Top takeaways from the London Coffee Festival 2017


We hit this year’s London Coffee Festival to check out what’s new in the world of coffee trends, coffee packaging, and coffee shop branding & design. Here are a few of our observations…

  1. Cold brew is officially a mainstream beverage now. It’s spent years on the independent coffee scene but the likes of Sandows and Minor Figures are gaining distribution. Whilst Starbucks launched cold brew in some stores in the UK in 2015, they devoted their entire stand at this year’s festival to cold brew and nitro cold brew – sending out a statement to the coffee community that they’re throwing their weight behind the coffee style.
  2. Turmeric is becoming more visible as a hot beverage ingredient thanks to the likes of Wunder Workshop The Turmeric Brand, which had a stand at the festival. Rude Health was offering almond turmeric lattes and Alpro included a recipe for turmeric & coconut latte in its marketing literature. As designers, we love the colour – especially when photographed as a trilogy with a coffee latte and matcha latte.
  3. We reckon kombucha – a slightly effervescent drink made using fermented tea – is one to watch. We’ve seen it around before – for example, our local zero-waste restaurant Silo offers it. But having spotted the drink at the festival, we reckon it offers mainstream potential. As coffee shops up their game when it comes to their chilled summer drinks menus, kombucha offers a refreshing and more unusual menu addition.
  4. Milk is being taken more seriously. We spotted dairy supplier Allan Reeder at this year’s festival, promoting the Brades Farm Barista Milk that it supplies. Over the last couple of years, we’ve seen the launch of dairy milks, such as Brades Farm and The Estate Dairy in the UK that are specially developed for baristas.

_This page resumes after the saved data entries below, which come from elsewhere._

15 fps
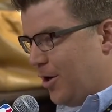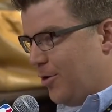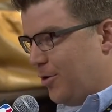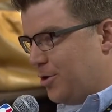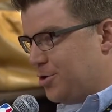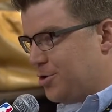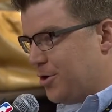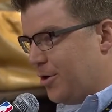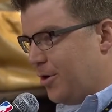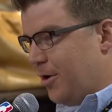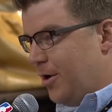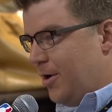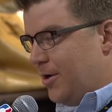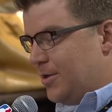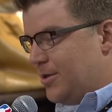County Register.
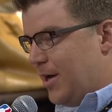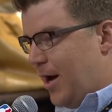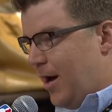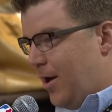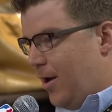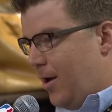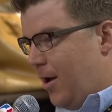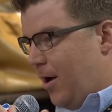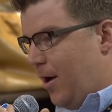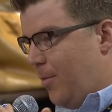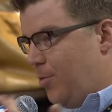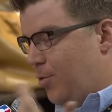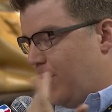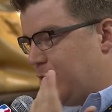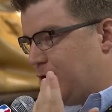Ty,
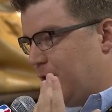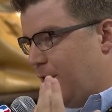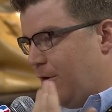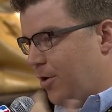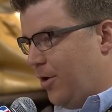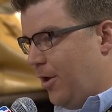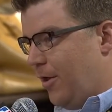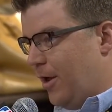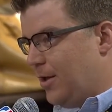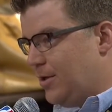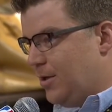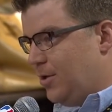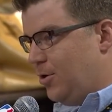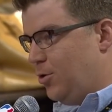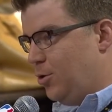you mentioned the other day that
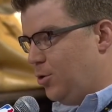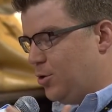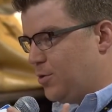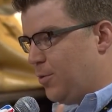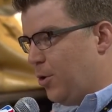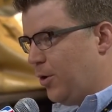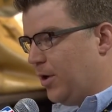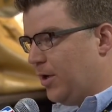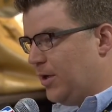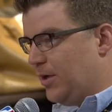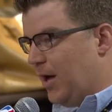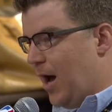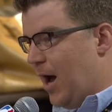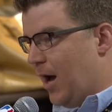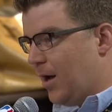you'd spoken to
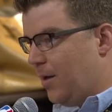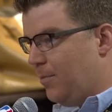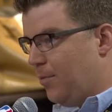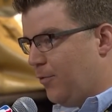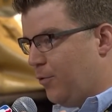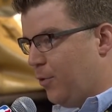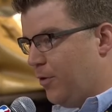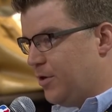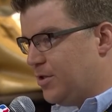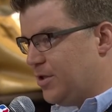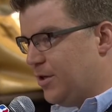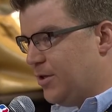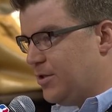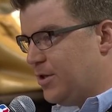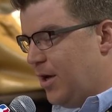Doc before the
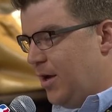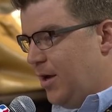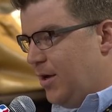series.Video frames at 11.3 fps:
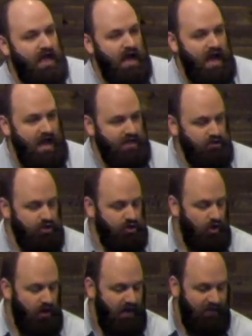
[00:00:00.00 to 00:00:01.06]
and you can
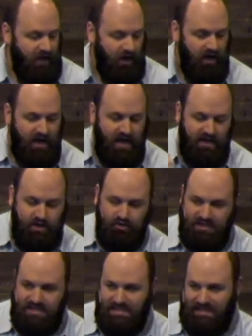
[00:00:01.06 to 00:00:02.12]
go on there and you
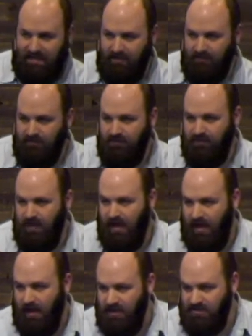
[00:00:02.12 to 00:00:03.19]
can give
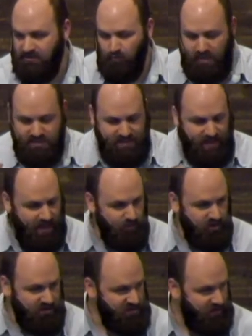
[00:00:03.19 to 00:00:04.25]
just one time,
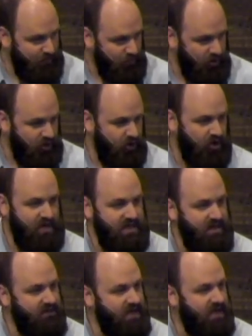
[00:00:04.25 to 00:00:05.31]
you can set up reoccurring
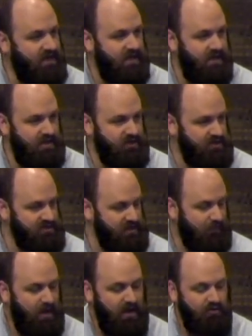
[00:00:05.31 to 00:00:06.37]
giving, you can set
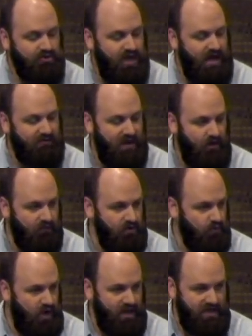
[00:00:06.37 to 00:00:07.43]
up auto draft, however
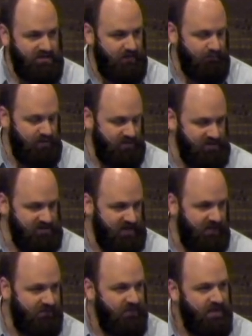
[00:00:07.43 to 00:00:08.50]
you want, it's completely
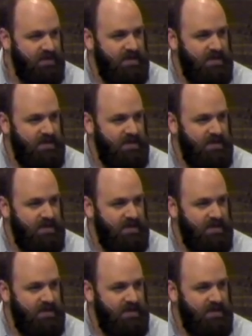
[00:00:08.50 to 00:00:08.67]
safe.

Meanwhile, Alpro has developed ‘for professionals’ ‘foamable’ almond, soya, and coconut. It’s about time that someone took the type of milk used for coffee-making – as well as milk branding – more seriously. We’d anticipate more activity in this area in future.
  5. We were interested to see Marks and Spencer host a stand this year, with the aim of promoting its exclusive range of single origin coffees from Ethiopia, Brazil and Colombia. Its presence at the festival is indicative of the strength of coffee as a selling point for the major grocery retailers in the UK. Whilst it has since divested its interest, Tesco previously had a stake in coffee shop chain Harris+Hoole and Waitrose uses free coffee as a incentive to draw customers into stores via its myWaitrose card.
  6. We loved the simple way in which cold brew coffee brand Minor Figures used its packaging to create fantastic visual impact on its stand (see top, right). It just goes to show that sometimes a simple, cost effective idea can be the most impactful.